After graduation, these experiences led me to a three-year experience in Southwest Uganda. First, through the Global Health Corps fellow program, I worked as a Quality Improvement Coordinator of health data from clinics and community health workers (CHWs), and then as a Regional East and West Africa eHealth Consultant. My goal was to make sense of the millions of data points from health centers and community health workers that were sitting stagnant and unused. Frequently reflecting upon my time at the MDH, I did my best to create feedback loops, performance metrics, and visualizations of data that brought to life the voices of mothers, children, and communities hidden within Excel spreadsheets. They deserved to be heard and I knew I would devote my life to bringing a microphone to the communities that deserve to be heard the most.

Unfortunately, life-saving data in rural, hard-to-reach communities of Sub-Saharan Africa are often buried under the collapse of a weakened data infrastructure. Nurses report the lack of water at their health centers, but paper-based reporting structures lose this data within reams of paper in filing cabinets. CHWs report running out of anti-malarial tablets on their mobile phones, but lack of service and hard-to-interpret surveys result in the inability to save the lives of babies suffering from malaria. Like grains of sand tossed into the sky, voices crying out can be lost and muffled in the airwaves.
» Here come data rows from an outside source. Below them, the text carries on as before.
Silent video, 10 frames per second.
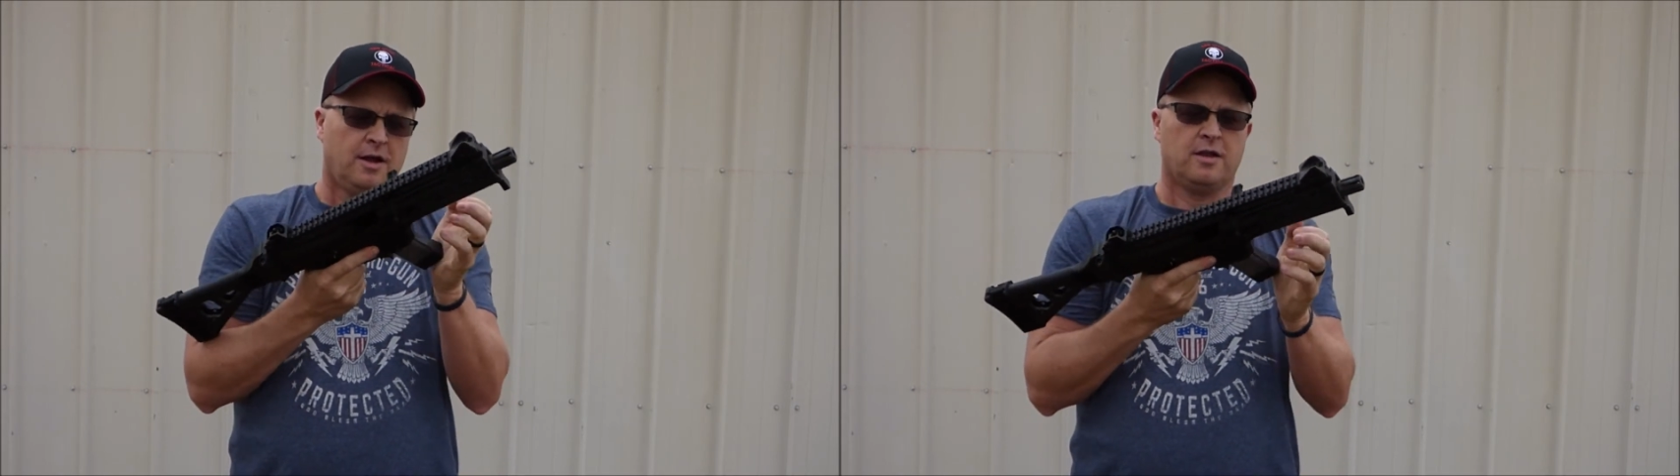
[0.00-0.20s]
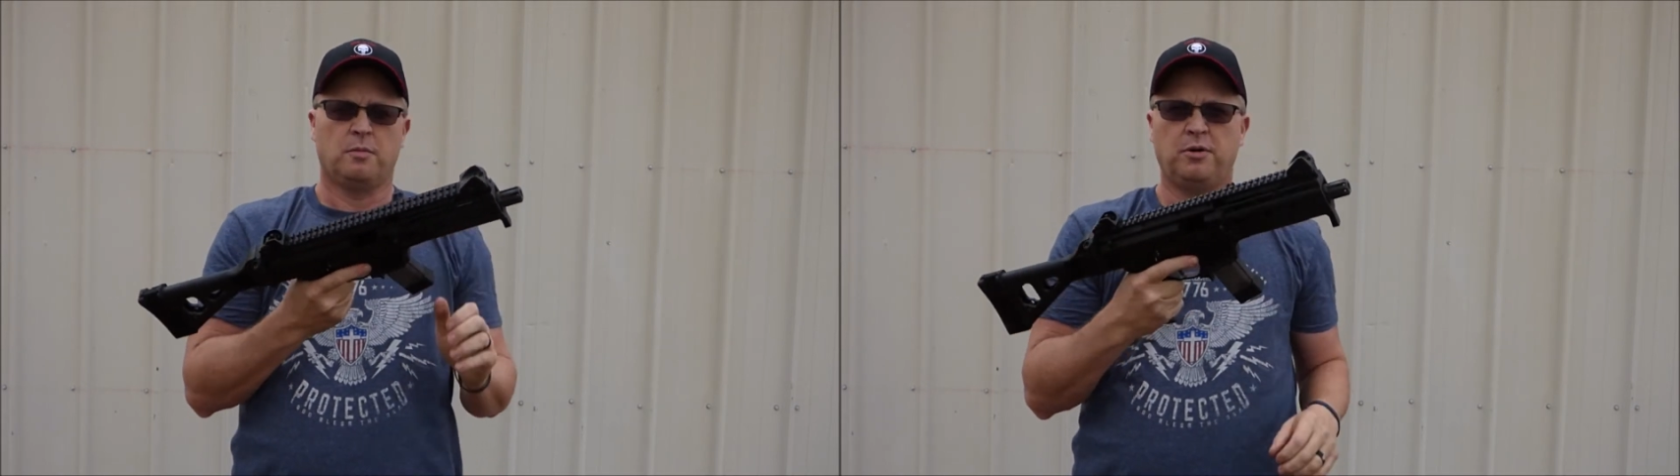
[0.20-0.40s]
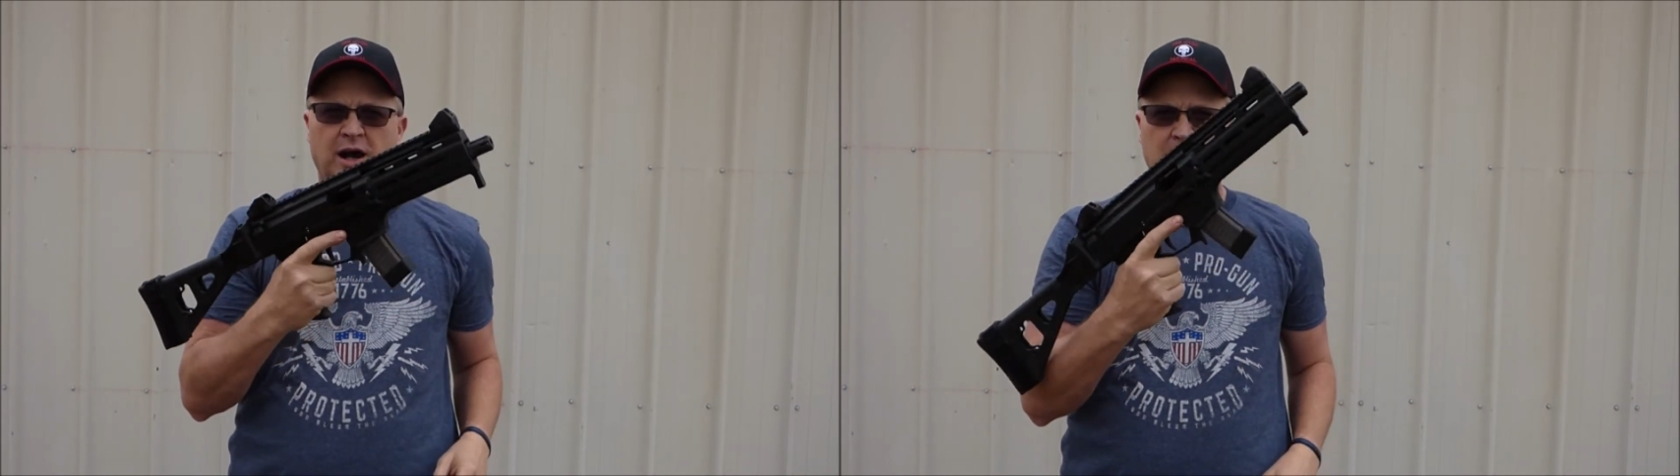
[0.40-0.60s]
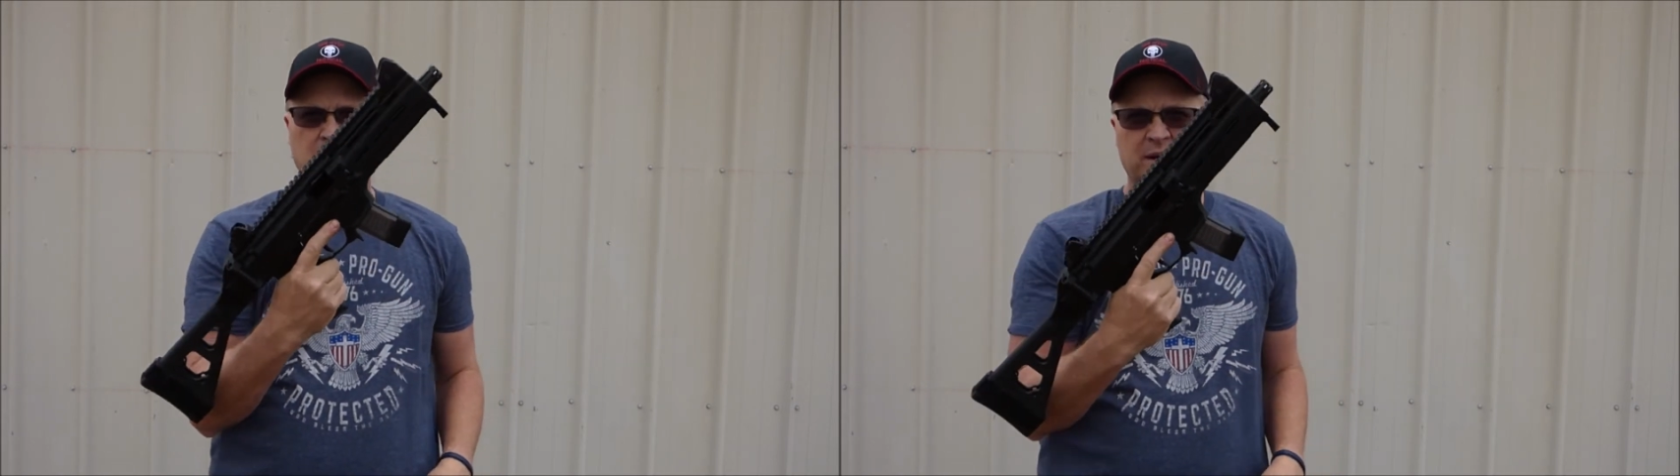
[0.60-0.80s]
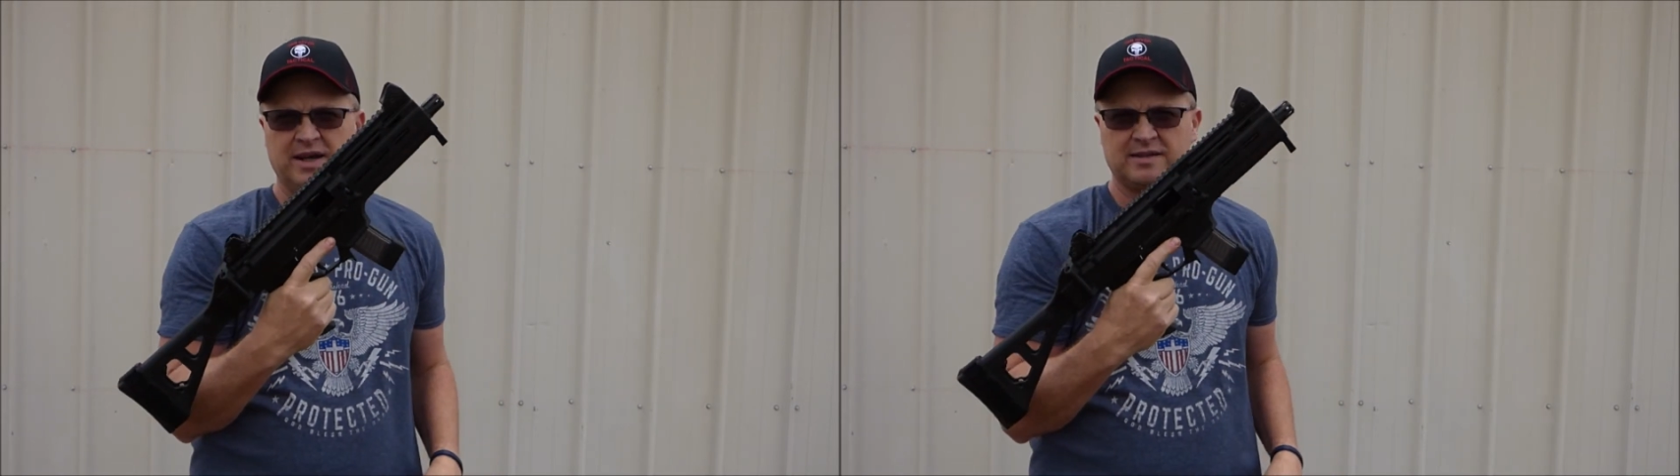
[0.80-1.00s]
The
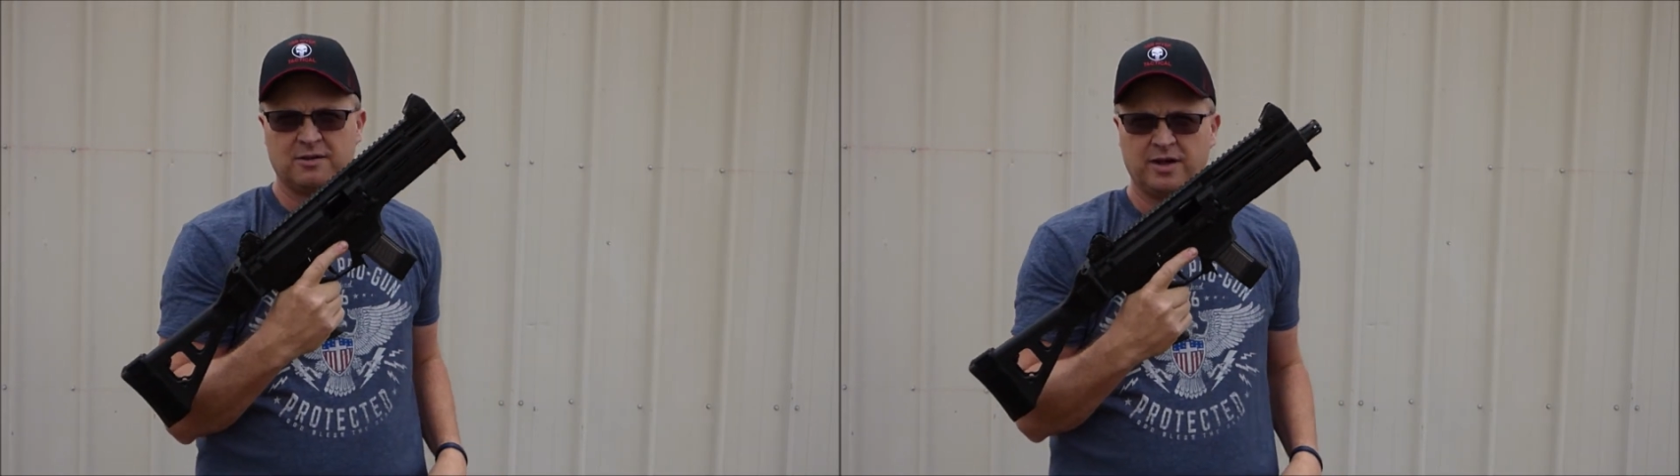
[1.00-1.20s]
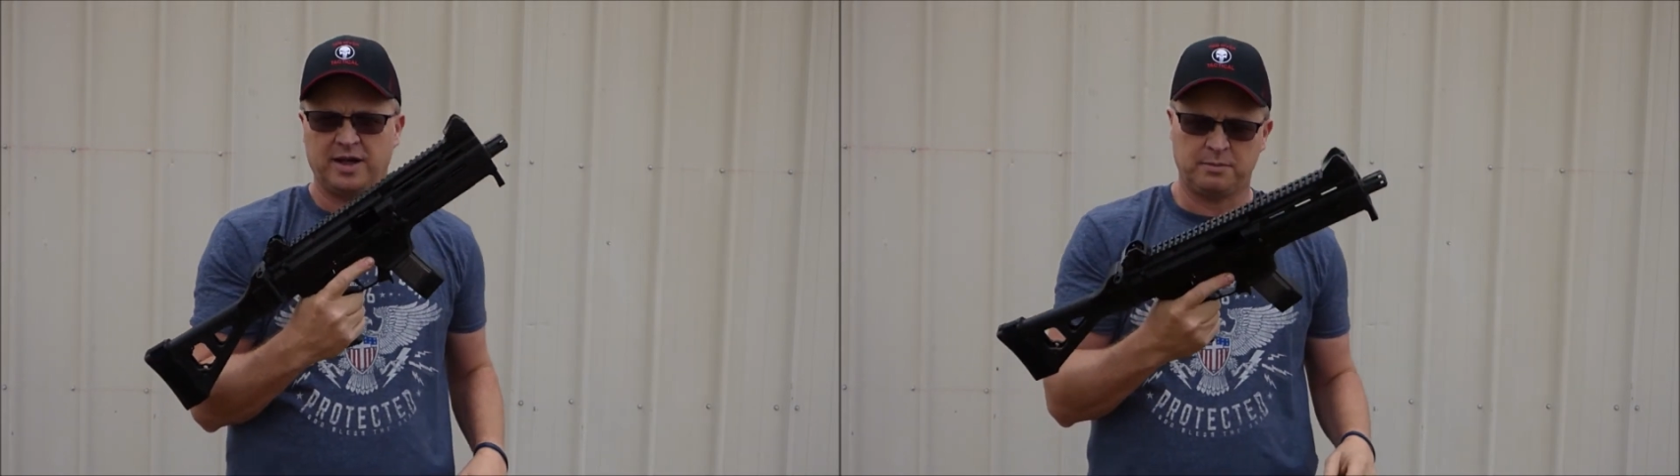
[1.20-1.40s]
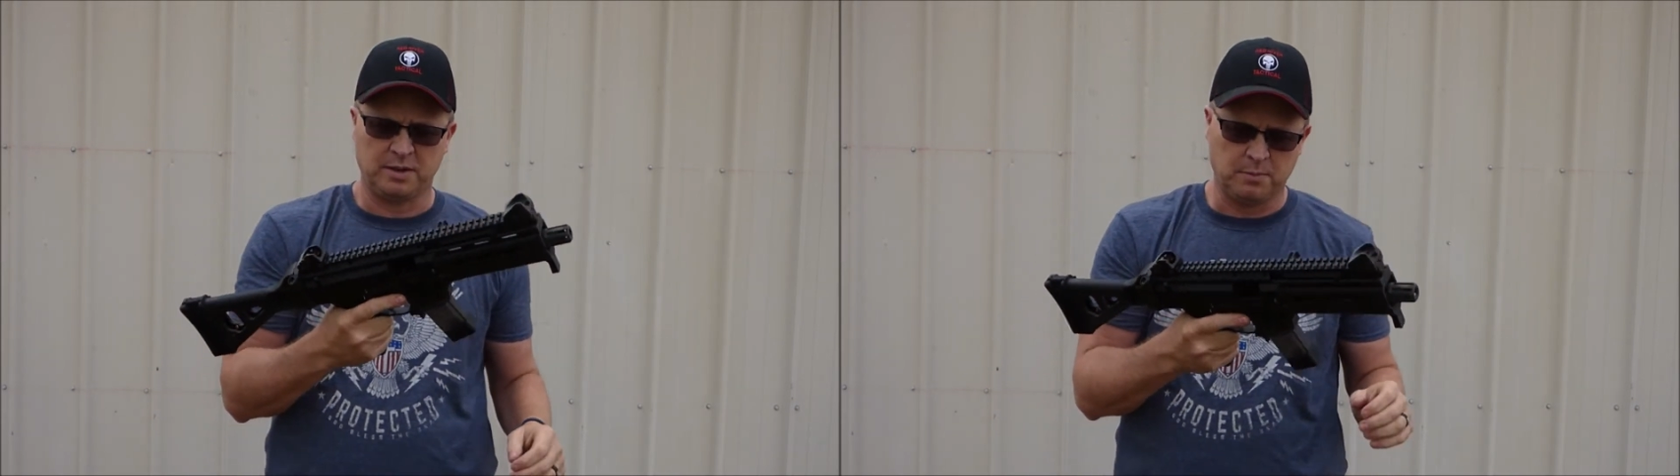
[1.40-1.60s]
problem is, on an empty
After years on the ground, what eventually led me to Vera was the realization that I could not improve an organization’s data collection and use by myself. The scale of the challenges in our world require a conductor of much larger size and ability. I needed to build upon my strengths, learn new skills, and surround myself with individuals just as passionate, driven, and committed to making the world a better place. Vera brings together catalyzers from all walks of life to build systems that work. A snowflake is weak, but bind enough together and you have an avalanche. That is what we are at Vera; we are building an avalanche of social change by helping organizations that do good in this world become better at what they do.

We amplify impact. We put puzzle pieces together. We loosen the gears. And I think that’s something beautiful.